■ Directions: From the listing below, output the lines between the one with "[00:00:00.12]" and the one with "[00:00:01.16]", including those two, and nothing else. Pictures are not copied.
═══ Data shown
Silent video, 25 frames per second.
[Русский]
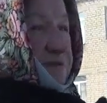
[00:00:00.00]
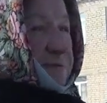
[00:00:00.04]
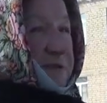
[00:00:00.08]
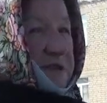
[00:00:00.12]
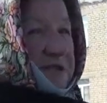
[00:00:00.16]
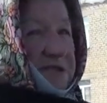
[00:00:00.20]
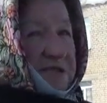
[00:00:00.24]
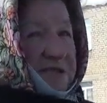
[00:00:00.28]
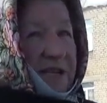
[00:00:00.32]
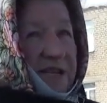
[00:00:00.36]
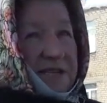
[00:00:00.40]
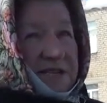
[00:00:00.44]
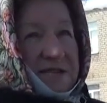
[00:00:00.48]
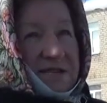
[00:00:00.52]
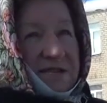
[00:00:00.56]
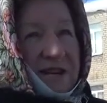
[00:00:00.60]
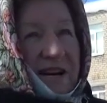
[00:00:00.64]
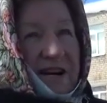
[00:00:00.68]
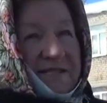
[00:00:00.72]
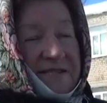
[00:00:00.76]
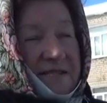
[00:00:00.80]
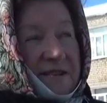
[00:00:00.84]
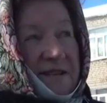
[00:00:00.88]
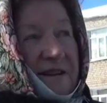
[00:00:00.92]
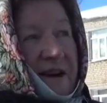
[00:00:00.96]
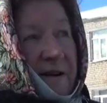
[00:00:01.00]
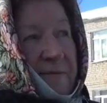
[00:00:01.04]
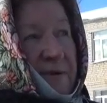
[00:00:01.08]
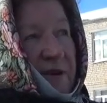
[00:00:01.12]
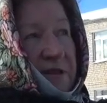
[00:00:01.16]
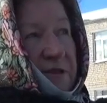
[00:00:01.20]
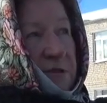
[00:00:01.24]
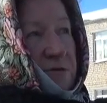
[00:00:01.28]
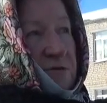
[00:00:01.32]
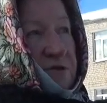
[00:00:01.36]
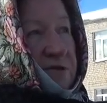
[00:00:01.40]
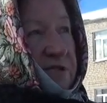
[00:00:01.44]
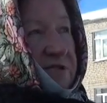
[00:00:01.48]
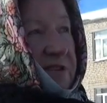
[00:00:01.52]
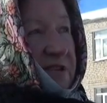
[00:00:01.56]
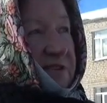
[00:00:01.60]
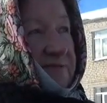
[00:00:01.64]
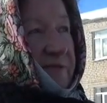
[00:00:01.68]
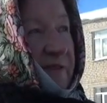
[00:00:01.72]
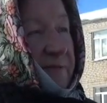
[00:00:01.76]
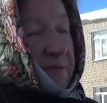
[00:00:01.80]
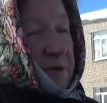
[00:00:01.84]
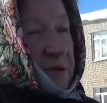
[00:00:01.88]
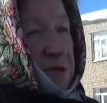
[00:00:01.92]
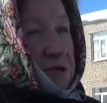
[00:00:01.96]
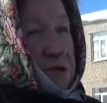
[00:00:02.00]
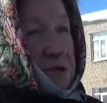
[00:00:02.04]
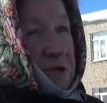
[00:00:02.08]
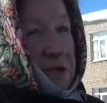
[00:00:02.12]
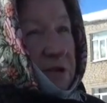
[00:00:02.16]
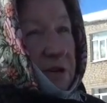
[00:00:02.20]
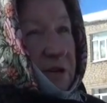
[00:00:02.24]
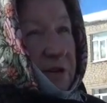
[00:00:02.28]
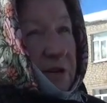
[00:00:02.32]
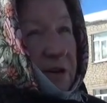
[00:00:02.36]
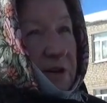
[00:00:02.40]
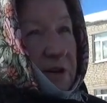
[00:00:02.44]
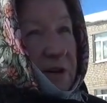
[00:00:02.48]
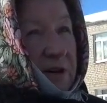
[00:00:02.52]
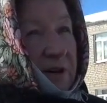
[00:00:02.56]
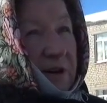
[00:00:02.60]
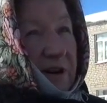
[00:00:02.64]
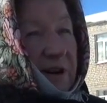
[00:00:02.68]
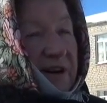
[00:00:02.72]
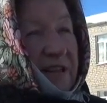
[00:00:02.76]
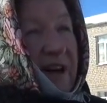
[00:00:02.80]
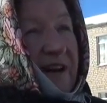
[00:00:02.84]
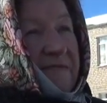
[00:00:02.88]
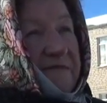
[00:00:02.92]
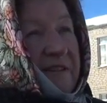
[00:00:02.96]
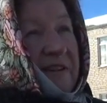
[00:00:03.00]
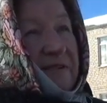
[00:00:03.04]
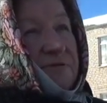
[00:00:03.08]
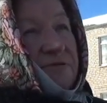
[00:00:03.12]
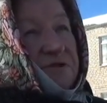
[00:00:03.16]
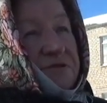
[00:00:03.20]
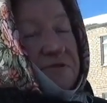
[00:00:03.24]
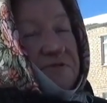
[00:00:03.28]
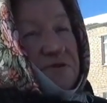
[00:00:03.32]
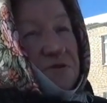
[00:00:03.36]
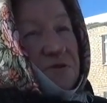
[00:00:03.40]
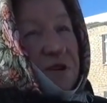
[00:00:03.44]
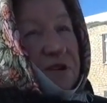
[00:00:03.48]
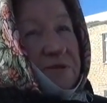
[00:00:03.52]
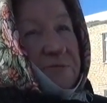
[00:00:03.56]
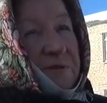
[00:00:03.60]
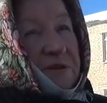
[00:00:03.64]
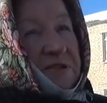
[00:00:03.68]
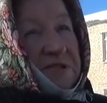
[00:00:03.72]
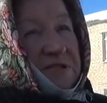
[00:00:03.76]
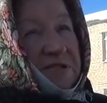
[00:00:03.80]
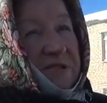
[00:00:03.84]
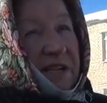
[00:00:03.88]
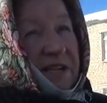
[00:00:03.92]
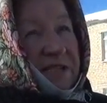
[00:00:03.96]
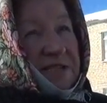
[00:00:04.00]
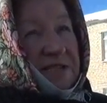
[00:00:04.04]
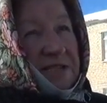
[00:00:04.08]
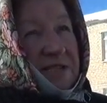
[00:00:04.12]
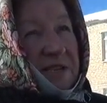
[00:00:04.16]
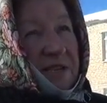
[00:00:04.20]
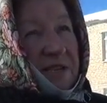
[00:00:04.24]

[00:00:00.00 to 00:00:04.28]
администрации, хотела Каменкину задать вопрос. Главе ГУСевской администрации.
══════
■ Your solution:
[00:00:00.12]
[00:00:00.16]
[00:00:00.20]
[00:00:00.24]
[00:00:00.28]
[00:00:00.32]
[00:00:00.36]
[00:00:00.40]
[00:00:00.44]
[00:00:00.48]
[00:00:00.52]
[00:00:00.56]
[00:00:00.60]
[00:00:00.64]
[00:00:00.68]
[00:00:00.72]
[00:00:00.76]
[00:00:00.80]
[00:00:00.84]
[00:00:00.88]
[00:00:00.92]
[00:00:00.96]
[00:00:01.00]
[00:00:01.04]
[00:00:01.08]
[00:00:01.12]
[00:00:01.16]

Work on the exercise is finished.